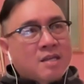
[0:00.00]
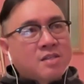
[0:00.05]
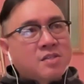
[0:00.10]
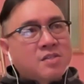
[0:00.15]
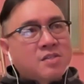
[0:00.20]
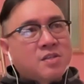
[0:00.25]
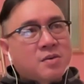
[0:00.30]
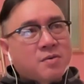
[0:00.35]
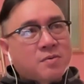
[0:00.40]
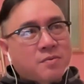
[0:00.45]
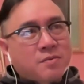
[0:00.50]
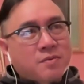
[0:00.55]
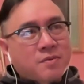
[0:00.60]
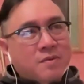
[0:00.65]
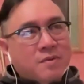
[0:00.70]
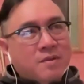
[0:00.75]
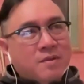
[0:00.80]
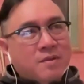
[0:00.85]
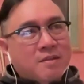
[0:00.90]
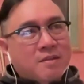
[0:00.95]
so,
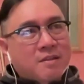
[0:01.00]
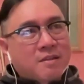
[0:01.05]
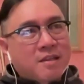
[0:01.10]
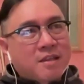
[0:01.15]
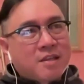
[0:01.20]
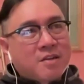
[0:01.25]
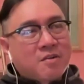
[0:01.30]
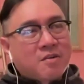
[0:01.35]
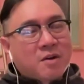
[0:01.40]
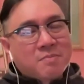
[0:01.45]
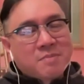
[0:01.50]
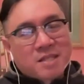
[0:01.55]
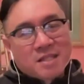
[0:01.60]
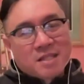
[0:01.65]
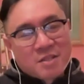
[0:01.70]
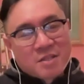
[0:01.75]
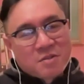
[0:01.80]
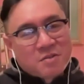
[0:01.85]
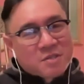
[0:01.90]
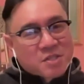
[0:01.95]
you know, I'm
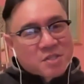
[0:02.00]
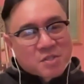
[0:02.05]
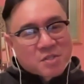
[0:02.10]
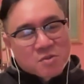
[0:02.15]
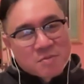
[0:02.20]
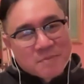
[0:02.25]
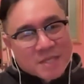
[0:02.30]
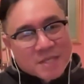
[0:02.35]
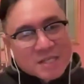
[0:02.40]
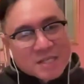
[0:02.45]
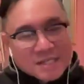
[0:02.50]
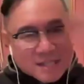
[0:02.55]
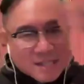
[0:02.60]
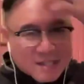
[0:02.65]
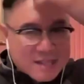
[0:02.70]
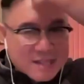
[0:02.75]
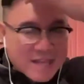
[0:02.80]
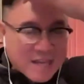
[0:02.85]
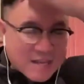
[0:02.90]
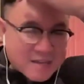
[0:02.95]
telling you this story because
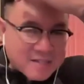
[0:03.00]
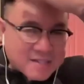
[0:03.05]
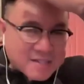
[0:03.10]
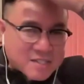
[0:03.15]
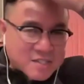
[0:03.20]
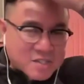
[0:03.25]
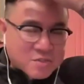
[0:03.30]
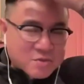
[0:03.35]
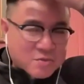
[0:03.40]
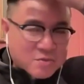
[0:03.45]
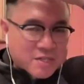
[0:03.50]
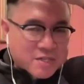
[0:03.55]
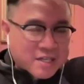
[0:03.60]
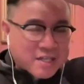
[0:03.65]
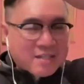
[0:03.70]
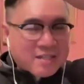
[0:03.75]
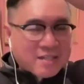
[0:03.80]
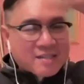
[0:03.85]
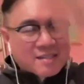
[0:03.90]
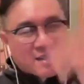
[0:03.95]
that is a
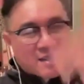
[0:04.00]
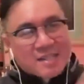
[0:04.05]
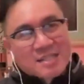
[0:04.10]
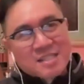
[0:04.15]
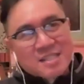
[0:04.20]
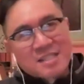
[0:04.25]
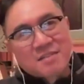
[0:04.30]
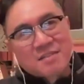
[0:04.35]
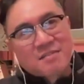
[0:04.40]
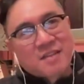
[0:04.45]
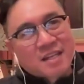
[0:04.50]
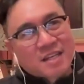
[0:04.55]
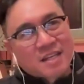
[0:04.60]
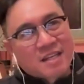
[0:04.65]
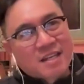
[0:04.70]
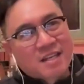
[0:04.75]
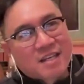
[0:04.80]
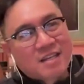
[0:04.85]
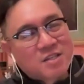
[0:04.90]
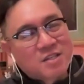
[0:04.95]
story, this idea of
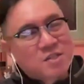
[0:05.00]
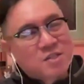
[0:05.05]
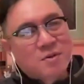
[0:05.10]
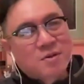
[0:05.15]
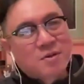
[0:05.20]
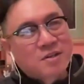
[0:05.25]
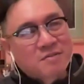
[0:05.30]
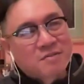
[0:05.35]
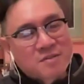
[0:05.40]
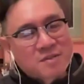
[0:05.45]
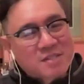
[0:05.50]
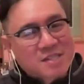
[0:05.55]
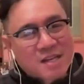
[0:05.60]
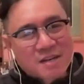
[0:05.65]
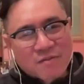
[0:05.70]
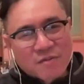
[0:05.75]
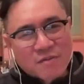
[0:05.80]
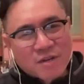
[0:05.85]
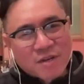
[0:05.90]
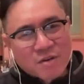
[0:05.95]
like the story of
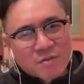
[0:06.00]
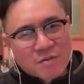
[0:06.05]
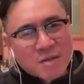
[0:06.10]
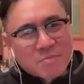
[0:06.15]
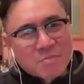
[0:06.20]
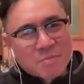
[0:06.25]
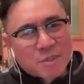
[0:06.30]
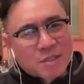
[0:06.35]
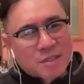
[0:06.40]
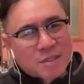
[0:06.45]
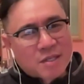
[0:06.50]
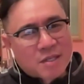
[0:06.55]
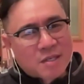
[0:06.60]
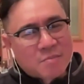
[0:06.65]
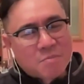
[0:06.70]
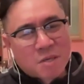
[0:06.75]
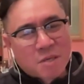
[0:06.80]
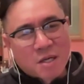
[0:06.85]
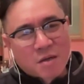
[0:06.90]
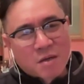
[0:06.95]
discovering great book
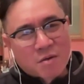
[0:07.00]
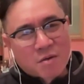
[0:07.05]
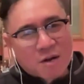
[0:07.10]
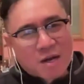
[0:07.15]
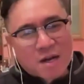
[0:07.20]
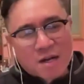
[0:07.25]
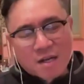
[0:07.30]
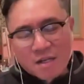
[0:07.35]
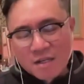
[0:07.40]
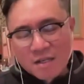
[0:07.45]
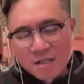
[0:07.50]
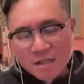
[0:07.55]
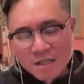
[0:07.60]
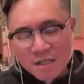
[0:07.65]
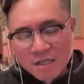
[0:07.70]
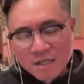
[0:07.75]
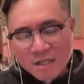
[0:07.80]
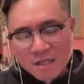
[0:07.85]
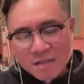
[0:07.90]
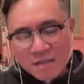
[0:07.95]
and punk rock,
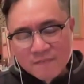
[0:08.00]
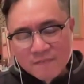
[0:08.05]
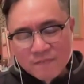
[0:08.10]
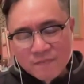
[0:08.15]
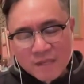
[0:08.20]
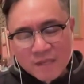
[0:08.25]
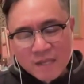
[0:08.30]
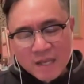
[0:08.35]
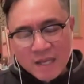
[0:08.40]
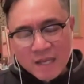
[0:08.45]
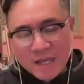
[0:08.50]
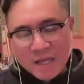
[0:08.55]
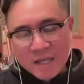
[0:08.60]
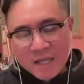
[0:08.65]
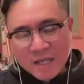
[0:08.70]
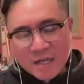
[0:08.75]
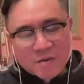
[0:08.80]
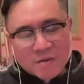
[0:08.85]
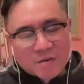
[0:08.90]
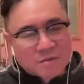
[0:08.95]
eh,
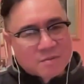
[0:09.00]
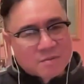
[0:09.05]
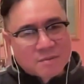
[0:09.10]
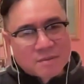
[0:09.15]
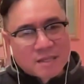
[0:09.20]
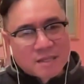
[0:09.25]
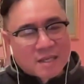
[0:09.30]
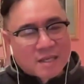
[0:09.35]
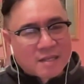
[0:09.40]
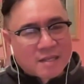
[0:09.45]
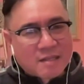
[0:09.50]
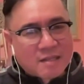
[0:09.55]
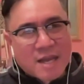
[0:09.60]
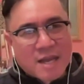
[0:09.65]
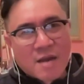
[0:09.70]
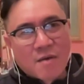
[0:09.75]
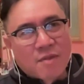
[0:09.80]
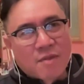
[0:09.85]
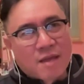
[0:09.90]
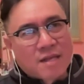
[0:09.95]
you know, and
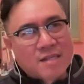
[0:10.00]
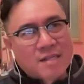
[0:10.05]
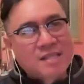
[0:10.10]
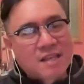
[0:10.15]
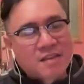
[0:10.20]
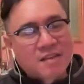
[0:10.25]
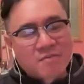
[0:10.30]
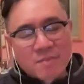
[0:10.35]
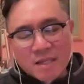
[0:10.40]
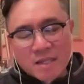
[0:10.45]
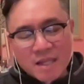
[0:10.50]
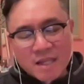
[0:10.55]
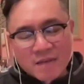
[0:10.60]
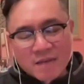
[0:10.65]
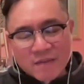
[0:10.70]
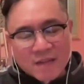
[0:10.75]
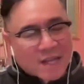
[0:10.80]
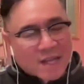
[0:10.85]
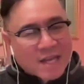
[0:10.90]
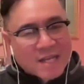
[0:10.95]
how that saved my
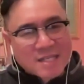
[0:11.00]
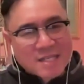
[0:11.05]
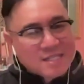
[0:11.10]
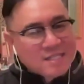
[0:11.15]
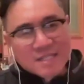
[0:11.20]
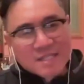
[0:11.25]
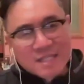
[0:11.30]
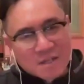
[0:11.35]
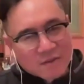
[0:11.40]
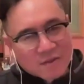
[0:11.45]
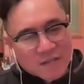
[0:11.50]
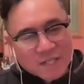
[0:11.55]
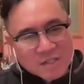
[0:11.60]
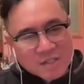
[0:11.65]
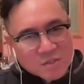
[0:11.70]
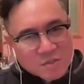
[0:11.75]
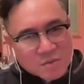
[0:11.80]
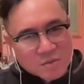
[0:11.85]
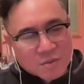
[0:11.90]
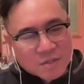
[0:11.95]
life. Like I didn't tell
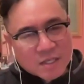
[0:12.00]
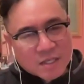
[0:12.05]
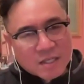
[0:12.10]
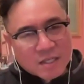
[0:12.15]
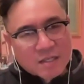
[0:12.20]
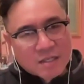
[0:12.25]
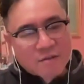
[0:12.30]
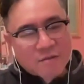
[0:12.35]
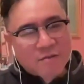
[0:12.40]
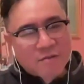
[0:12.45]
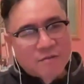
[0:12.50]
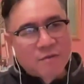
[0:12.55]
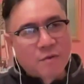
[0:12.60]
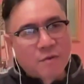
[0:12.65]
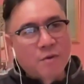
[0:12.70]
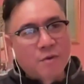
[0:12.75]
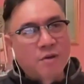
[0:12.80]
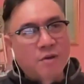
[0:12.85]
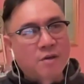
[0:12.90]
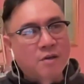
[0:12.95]
that story
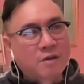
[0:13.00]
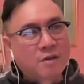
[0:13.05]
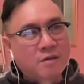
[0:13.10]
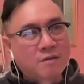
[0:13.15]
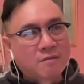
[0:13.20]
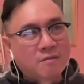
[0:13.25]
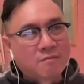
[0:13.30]
for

**********

Would you reproduce each line of the material exactly, omitting the images?

[0:00.00]
[0:00.05]
[0:00.10]
[0:00.15]
[0:00.20]
[0:00.25]
[0:00.30]
[0:00.35]
[0:00.40]
[0:00.45]
[0:00.50]
[0:00.55]
[0:00.60]
[0:00.65]
[0:00.70]
[0:00.75]
[0:00.80]
[0:00.85]
[0:00.90]
[0:00.95]
so,
[0:01.00]
[0:01.05]
[0:01.10]
[0:01.15]
[0:01.20]
[0:01.25]
[0:01.30]
[0:01.35]
[0:01.40]
[0:01.45]
[0:01.50]
[0:01.55]
[0:01.60]
[0:01.65]
[0:01.70]
[0:01.75]
[0:01.80]
[0:01.85]
[0:01.90]
[0:01.95]
you know, I'm
[0:02.00]
[0:02.05]
[0:02.10]
[0:02.15]
[0:02.20]
[0:02.25]
[0:02.30]
[0:02.35]
[0:02.40]
[0:02.45]
[0:02.50]
[0:02.55]
[0:02.60]
[0:02.65]
[0:02.70]
[0:02.75]
[0:02.80]
[0:02.85]
[0:02.90]
[0:02.95]
telling you this story because
[0:03.00]
[0:03.05]
[0:03.10]
[0:03.15]
[0:03.20]
[0:03.25]
[0:03.30]
[0:03.35]
[0:03.40]
[0:03.45]
[0:03.50]
[0:03.55]
[0:03.60]
[0:03.65]
[0:03.70]
[0:03.75]
[0:03.80]
[0:03.85]
[0:03.90]
[0:03.95]
that is a
[0:04.00]
[0:04.05]
[0:04.10]
[0:04.15]
[0:04.20]
[0:04.25]
[0:04.30]
[0:04.35]
[0:04.40]
[0:04.45]
[0:04.50]
[0:04.55]
[0:04.60]
[0:04.65]
[0:04.70]
[0:04.75]
[0:04.80]
[0:04.85]
[0:04.90]
[0:04.95]
story, this idea of
[0:05.00]
[0:05.05]
[0:05.10]
[0:05.15]
[0:05.20]
[0:05.25]
[0:05.30]
[0:05.35]
[0:05.40]
[0:05.45]
[0:05.50]
[0:05.55]
[0:05.60]
[0:05.65]
[0:05.70]
[0:05.75]
[0:05.80]
[0:05.85]
[0:05.90]
[0:05.95]
like the story of
[0:06.00]
[0:06.05]
[0:06.10]
[0:06.15]
[0:06.20]
[0:06.25]
[0:06.30]
[0:06.35]
[0:06.40]
[0:06.45]
[0:06.50]
[0:06.55]
[0:06.60]
[0:06.65]
[0:06.70]
[0:06.75]
[0:06.80]
[0:06.85]
[0:06.90]
[0:06.95]
discovering great book
[0:07.00]
[0:07.05]
[0:07.10]
[0:07.15]
[0:07.20]
[0:07.25]
[0:07.30]
[0:07.35]
[0:07.40]
[0:07.45]
[0:07.50]
[0:07.55]
[0:07.60]
[0:07.65]
[0:07.70]
[0:07.75]
[0:07.80]
[0:07.85]
[0:07.90]
[0:07.95]
and punk rock,
[0:08.00]
[0:08.05]
[0:08.10]
[0:08.15]
[0:08.20]
[0:08.25]
[0:08.30]
[0:08.35]
[0:08.40]
[0:08.45]
[0:08.50]
[0:08.55]
[0:08.60]
[0:08.65]
[0:08.70]
[0:08.75]
[0:08.80]
[0:08.85]
[0:08.90]
[0:08.95]
eh,
[0:09.00]
[0:09.05]
[0:09.10]
[0:09.15]
[0:09.20]
[0:09.25]
[0:09.30]
[0:09.35]
[0:09.40]
[0:09.45]
[0:09.50]
[0:09.55]
[0:09.60]
[0:09.65]
[0:09.70]
[0:09.75]
[0:09.80]
[0:09.85]
[0:09.90]
[0:09.95]
you know, and
[0:10.00]
[0:10.05]
[0:10.10]
[0:10.15]
[0:10.20]
[0:10.25]
[0:10.30]
[0:10.35]
[0:10.40]
[0:10.45]
[0:10.50]
[0:10.55]
[0:10.60]
[0:10.65]
[0:10.70]
[0:10.75]
[0:10.80]
[0:10.85]
[0:10.90]
[0:10.95]
how that saved my
[0:11.00]
[0:11.05]
[0:11.10]
[0:11.15]
[0:11.20]
[0:11.25]
[0:11.30]
[0:11.35]
[0:11.40]
[0:11.45]
[0:11.50]
[0:11.55]
[0:11.60]
[0:11.65]
[0:11.70]
[0:11.75]
[0:11.80]
[0:11.85]
[0:11.90]
[0:11.95]
life. Like I didn't tell
[0:12.00]
[0:12.05]
[0:12.10]
[0:12.15]
[0:12.20]
[0:12.25]
[0:12.30]
[0:12.35]
[0:12.40]
[0:12.45]
[0:12.50]
[0:12.55]
[0:12.60]
[0:12.65]
[0:12.70]
[0:12.75]
[0:12.80]
[0:12.85]
[0:12.90]
[0:12.95]
that story
[0:13.00]
[0:13.05]
[0:13.10]
[0:13.15]
[0:13.20]
[0:13.25]
[0:13.30]
for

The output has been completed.